Gewachsene Bedeutung des Papsttums

Vertretern des östlichen Mönchtums wie dem gelehrten Theodoros Studites erschienen die byzantinischen Kaiser dieser Epoche nicht mehr als die Hüter der Rechtgläubigkeit. Konstantinopel sei „der Nährboden der Häresie, da es daran gewöhnt ist, im Bruch mit den anderen Kirchen zu leben“, schrieb Theodoros aus seinem italienischen Exil um 820. Folglich richteten sich die Hoffnungen nicht nur des Westens, sondern auch bilderfreundlicher Kreise im Osten auf eine verstärkte Initiative des Papsttums, das mehr und mehr in die Rolle des wahren Hüters der Orthodoxie gelangte.

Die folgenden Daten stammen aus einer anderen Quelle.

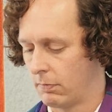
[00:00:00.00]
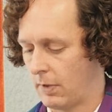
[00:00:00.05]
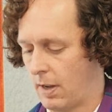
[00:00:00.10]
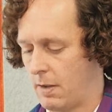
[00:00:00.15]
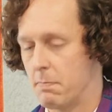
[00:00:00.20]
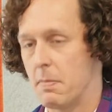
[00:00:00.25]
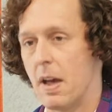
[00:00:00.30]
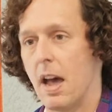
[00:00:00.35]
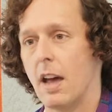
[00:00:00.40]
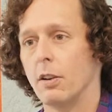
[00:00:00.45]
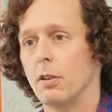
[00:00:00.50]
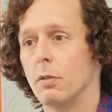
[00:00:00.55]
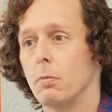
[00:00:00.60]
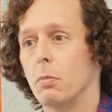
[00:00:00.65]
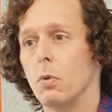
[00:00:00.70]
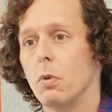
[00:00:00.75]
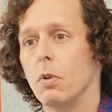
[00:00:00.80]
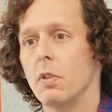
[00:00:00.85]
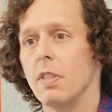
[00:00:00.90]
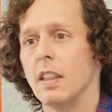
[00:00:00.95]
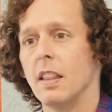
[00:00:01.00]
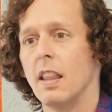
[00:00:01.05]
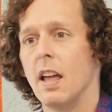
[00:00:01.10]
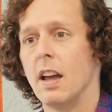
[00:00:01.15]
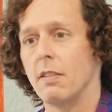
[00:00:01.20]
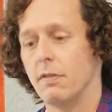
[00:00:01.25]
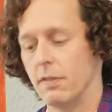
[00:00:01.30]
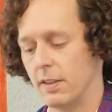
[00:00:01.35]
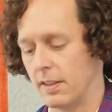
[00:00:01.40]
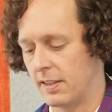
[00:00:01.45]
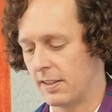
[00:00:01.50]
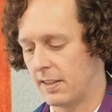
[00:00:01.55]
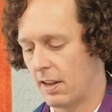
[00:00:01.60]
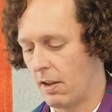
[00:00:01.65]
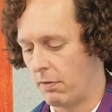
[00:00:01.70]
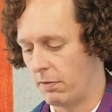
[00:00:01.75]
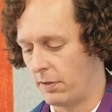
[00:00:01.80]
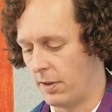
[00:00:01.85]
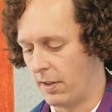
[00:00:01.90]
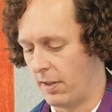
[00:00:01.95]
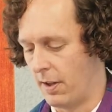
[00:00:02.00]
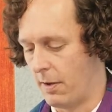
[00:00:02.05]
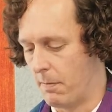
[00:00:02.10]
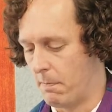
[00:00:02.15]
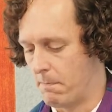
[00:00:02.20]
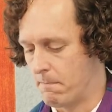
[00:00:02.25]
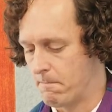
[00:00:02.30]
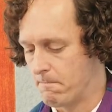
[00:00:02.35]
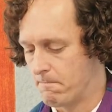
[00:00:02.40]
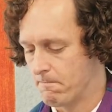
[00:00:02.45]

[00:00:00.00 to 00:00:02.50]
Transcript: it mattered more than life itself to them.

Bezeichnenderweise ging es in dem 867 ausbrechenden Streit um das Filioque zwischen Papst Nikolaus I. (858–867) und Patriarch Photius von Konstantinopel (858–867 und 877–886) primär um die alte Frage des Vorrangs der römischen Kirche. Das schroffe Schreiben des Papstes an Kaiser Michael III., das im Jahre 865 unmissverständlich die römischen Ansprüche verteidigte und die Kaiserherrschaft auf weltliche Angelegenheiten festlegte, signalisierte das neue päpstliche Selbstverständnis im Zeichen der fränkischen Schutzherrschaft. Der Abstand zwischen Ost und West hatte sich erneut vergrößert:

Auszug aus dem Brief Papst Nikolaus’ I. an Kaiser Michael III., 28. September 865

(R. Mokrosch/H. Walz, Kirchen- und Theologiegeschichte in Quellen: Mittelalter, S. 47f.)

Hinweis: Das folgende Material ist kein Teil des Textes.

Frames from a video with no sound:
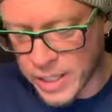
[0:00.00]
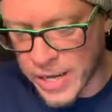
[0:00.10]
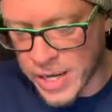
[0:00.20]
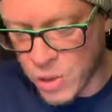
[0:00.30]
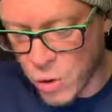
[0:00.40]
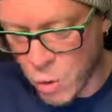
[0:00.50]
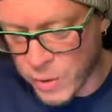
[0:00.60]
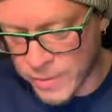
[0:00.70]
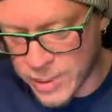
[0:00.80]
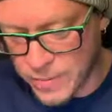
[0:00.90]

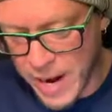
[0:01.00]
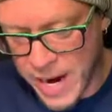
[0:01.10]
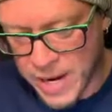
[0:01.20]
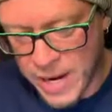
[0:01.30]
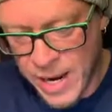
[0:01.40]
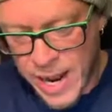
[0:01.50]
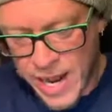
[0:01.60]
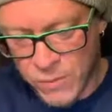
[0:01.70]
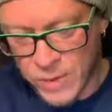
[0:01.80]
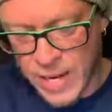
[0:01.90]
accord with Spain
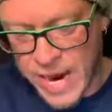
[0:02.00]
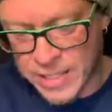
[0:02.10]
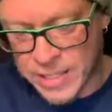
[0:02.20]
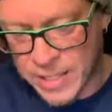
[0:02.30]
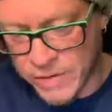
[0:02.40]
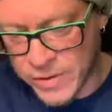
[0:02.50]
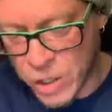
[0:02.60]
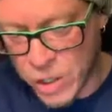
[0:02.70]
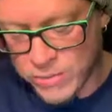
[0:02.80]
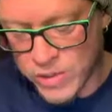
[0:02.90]
and a relaxing of the
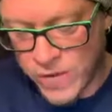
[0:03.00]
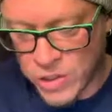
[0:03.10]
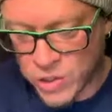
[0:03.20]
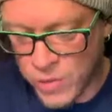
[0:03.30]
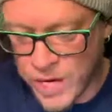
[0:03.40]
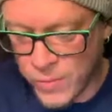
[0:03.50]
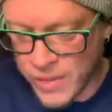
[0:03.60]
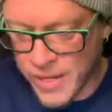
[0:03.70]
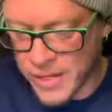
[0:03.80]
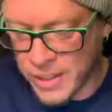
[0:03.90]
terms of our treaty
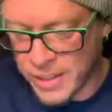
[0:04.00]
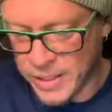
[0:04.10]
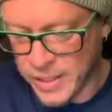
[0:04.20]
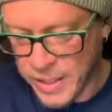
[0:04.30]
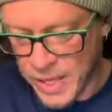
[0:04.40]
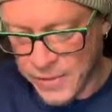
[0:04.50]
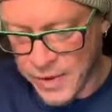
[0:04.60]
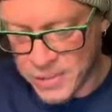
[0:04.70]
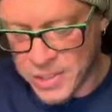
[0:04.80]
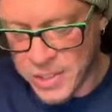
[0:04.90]
with Italy.
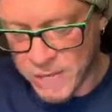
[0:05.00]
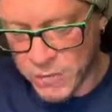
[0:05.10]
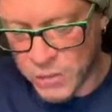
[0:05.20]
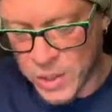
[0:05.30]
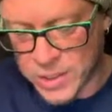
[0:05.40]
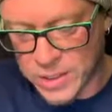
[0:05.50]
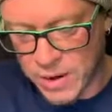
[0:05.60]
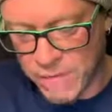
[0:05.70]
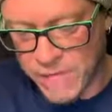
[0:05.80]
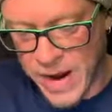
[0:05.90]
There are several
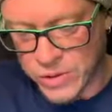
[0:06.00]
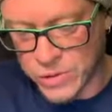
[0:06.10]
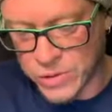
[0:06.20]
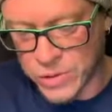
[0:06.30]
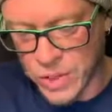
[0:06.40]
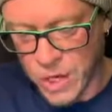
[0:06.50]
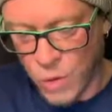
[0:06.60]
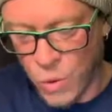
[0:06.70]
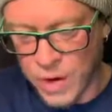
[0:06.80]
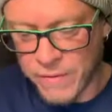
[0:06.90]
unsolved factors.
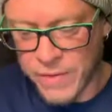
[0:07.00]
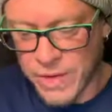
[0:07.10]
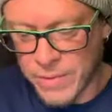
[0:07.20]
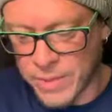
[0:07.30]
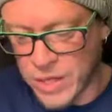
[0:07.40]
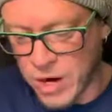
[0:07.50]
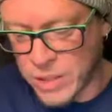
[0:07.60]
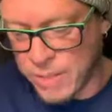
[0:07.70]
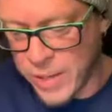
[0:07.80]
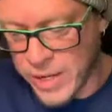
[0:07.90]
One of them is our
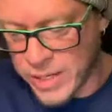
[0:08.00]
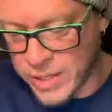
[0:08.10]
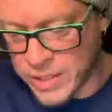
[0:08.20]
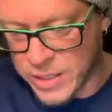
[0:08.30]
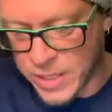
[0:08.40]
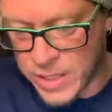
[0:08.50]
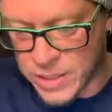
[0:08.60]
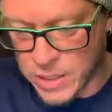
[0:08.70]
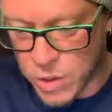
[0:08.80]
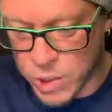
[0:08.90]
dependence, at
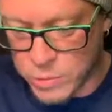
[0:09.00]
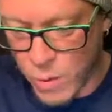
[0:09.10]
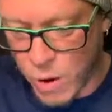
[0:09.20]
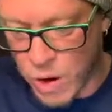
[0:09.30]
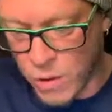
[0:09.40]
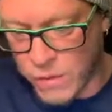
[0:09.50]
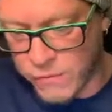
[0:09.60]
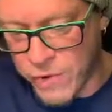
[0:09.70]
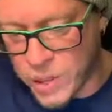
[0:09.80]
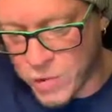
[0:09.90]
least in large part, on the
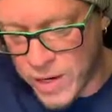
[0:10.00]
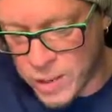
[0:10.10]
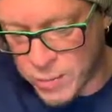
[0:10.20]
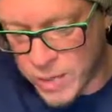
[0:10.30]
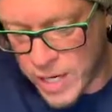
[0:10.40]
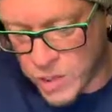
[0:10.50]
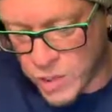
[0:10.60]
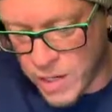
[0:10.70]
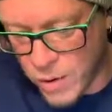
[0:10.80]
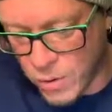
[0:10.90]
French
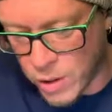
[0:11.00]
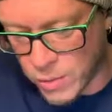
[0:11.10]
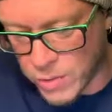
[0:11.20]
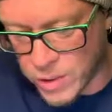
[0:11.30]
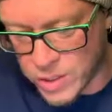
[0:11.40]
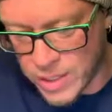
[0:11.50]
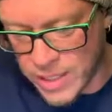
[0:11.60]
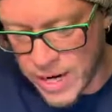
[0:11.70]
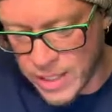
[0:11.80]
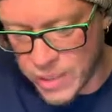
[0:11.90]
transportation network, which is in
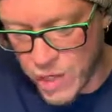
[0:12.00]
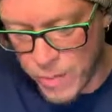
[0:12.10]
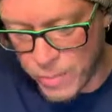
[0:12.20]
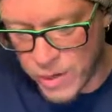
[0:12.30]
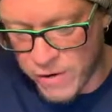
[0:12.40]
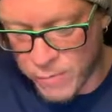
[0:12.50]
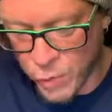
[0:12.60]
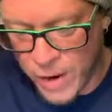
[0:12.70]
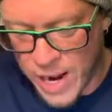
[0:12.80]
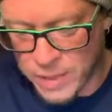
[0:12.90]
daily jeopardy of
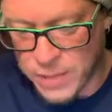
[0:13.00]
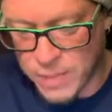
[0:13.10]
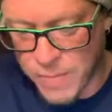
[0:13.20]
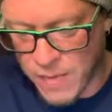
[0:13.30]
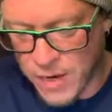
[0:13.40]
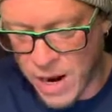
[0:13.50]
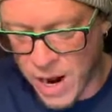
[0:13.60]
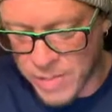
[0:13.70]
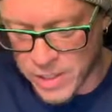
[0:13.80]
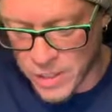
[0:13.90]
paralysis by the
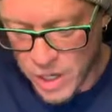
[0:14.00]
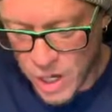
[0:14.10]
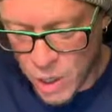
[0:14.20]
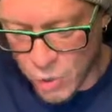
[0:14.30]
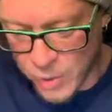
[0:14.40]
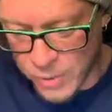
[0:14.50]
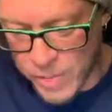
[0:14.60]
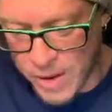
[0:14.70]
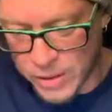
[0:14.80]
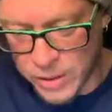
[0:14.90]
communists, who are
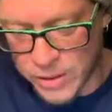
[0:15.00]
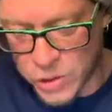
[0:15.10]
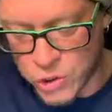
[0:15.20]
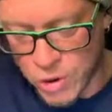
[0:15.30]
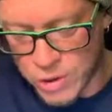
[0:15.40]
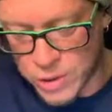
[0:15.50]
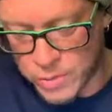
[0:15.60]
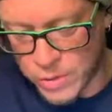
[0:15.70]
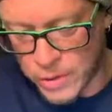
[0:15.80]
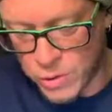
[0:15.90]
numerically the strongest
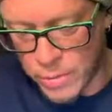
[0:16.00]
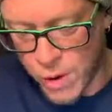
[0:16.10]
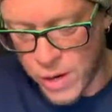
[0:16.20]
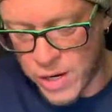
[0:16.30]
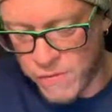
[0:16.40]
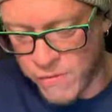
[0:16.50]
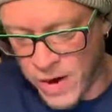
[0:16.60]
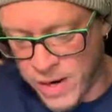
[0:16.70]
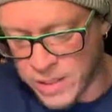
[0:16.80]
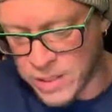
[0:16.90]
political party in
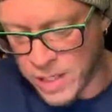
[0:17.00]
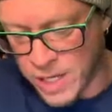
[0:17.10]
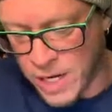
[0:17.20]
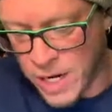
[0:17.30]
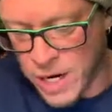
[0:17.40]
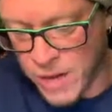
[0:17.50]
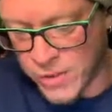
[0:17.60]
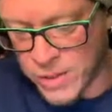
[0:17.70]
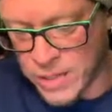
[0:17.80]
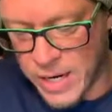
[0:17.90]
France.
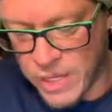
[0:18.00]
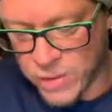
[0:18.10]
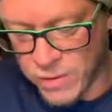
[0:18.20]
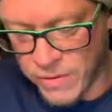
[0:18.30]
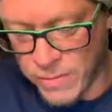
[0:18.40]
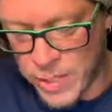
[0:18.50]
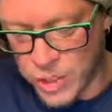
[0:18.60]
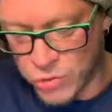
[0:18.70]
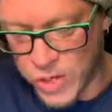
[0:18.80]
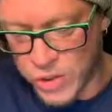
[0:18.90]
Another is the nature of the peace
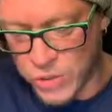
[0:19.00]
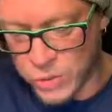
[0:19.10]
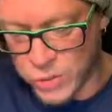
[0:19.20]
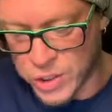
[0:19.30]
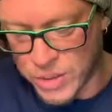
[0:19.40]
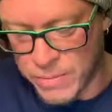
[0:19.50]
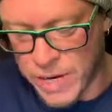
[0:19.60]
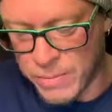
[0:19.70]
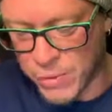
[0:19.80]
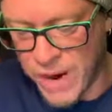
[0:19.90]
treaty, which will someday
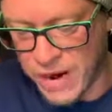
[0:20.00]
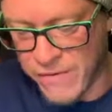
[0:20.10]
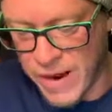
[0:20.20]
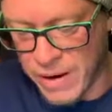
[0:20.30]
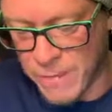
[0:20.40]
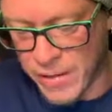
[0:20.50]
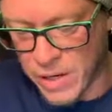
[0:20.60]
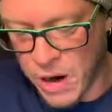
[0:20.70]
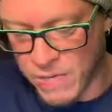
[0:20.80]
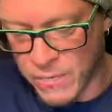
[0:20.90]
be ratified by the
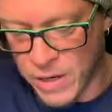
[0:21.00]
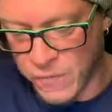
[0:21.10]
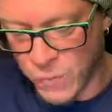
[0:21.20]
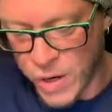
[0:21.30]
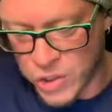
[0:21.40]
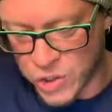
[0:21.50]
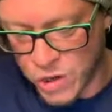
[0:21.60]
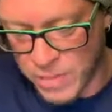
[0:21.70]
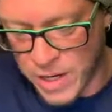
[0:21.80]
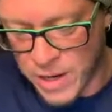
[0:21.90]
government of West
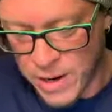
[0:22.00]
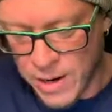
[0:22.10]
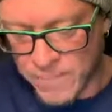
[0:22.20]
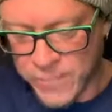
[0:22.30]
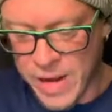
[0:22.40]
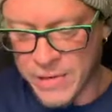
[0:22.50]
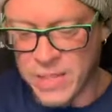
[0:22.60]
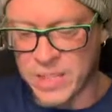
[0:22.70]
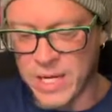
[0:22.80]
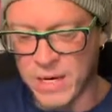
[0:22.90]
Germany and the
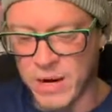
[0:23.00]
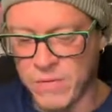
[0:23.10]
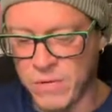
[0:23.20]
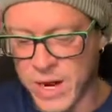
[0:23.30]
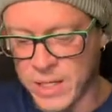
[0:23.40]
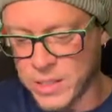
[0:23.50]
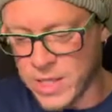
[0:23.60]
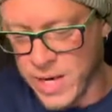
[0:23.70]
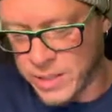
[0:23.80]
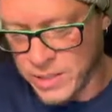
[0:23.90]
Senate of the United
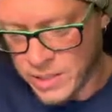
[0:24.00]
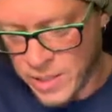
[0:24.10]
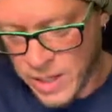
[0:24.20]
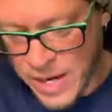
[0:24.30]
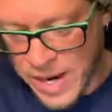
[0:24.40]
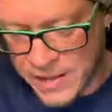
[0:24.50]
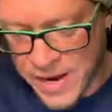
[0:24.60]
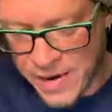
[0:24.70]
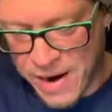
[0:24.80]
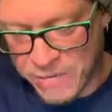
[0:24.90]
States, and
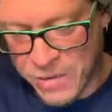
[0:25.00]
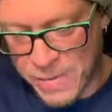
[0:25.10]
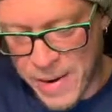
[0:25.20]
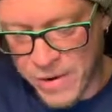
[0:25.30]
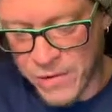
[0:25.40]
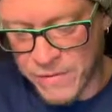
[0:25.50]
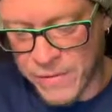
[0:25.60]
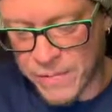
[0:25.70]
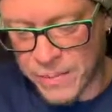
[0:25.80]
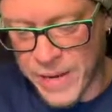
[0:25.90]
thereafter the manner of
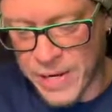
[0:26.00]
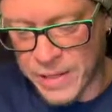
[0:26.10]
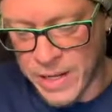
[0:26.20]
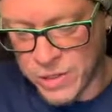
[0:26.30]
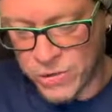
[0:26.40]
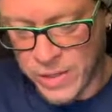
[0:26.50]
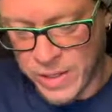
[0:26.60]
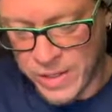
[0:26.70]
implementing that treaty.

Wenn Ihr aber unsere Belehrung gering achtet und nur die Vorrechte der Römischen Kirche angreifen wollt, dann seht Euch vor, dass sie nicht gegen Euch gerichtet werden! […] Denn die Vorrechte der Römischen Kirche sind durch den Mund Christi dem seligen Petrus gegenüber bestätigt, in der Kirche selbst verankert, von alters her beachtet, von den heiligen allgemeinen Konzilien verkündet und von der ganzen Kirche zu allen Zeiten in Ehren gehalten worden. […] Ihr aber hört bitte auf, die Kirche Gottes zu schädigen. […] Wir verstehen absolut nicht, wie diejenigen, denen nur verliehen ist, menschliche Angelegenheiten zu lenken, aber keine göttlichen, sich das Recht herausnehmen können, über die zu richten, die für das Göttliche sorgen.

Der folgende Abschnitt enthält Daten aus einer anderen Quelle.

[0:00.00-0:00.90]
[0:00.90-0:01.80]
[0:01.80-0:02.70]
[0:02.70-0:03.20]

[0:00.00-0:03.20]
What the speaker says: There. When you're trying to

Der Ikonoklasmus des 9. Jahrhunderts war die letzte der großen dogmatischen Auseinandersetzungen in der östlichen Kirche des frühen Mittelalters, in deren Verlauf sich die Grundzüge eines orthodoxen Lehrgebäudes und eine Vielzahl davon abweichender Häresien herausgebildet hatten. Die Frage der Häresie wurde in diesem Prozess mit immer genaueren Definitionen und feineren Differenzierungen überfrachtet, die Sprache der Theologie nahm einen beinahe juridischen und technischen Charakter an. Vor den großen christologischen Debatten der zurückliegenden Jahrhunderte war die alte dualistische Häresie des Manichäismus zunehmend in den Hintergrund getreten. In den Kaisergesetzen Justinians noch mit der Todesstrafe bedroht, fanden sich in den folgenden Jahrhunderten nur noch an der östlichen Peripherie des byzantinischen Reiches gelegentliche Hinweise auf das Fortleben dualistischer Religionsvorstellungen. Für Anhänger des Dualismus hat sich in den mittelalterlichen Quellen – übrigens in Ost und West – der Sammelbegriff ‚Manichäer‘ erhalten, auch wenn an der Kontinuität zur Bewegung des Mani Zweifel angebracht sind. Solche ‚Neu-Manichäer traten seit dem 9. Jahrhundert wieder verstärkt in der östlichen Welt in Erscheinung.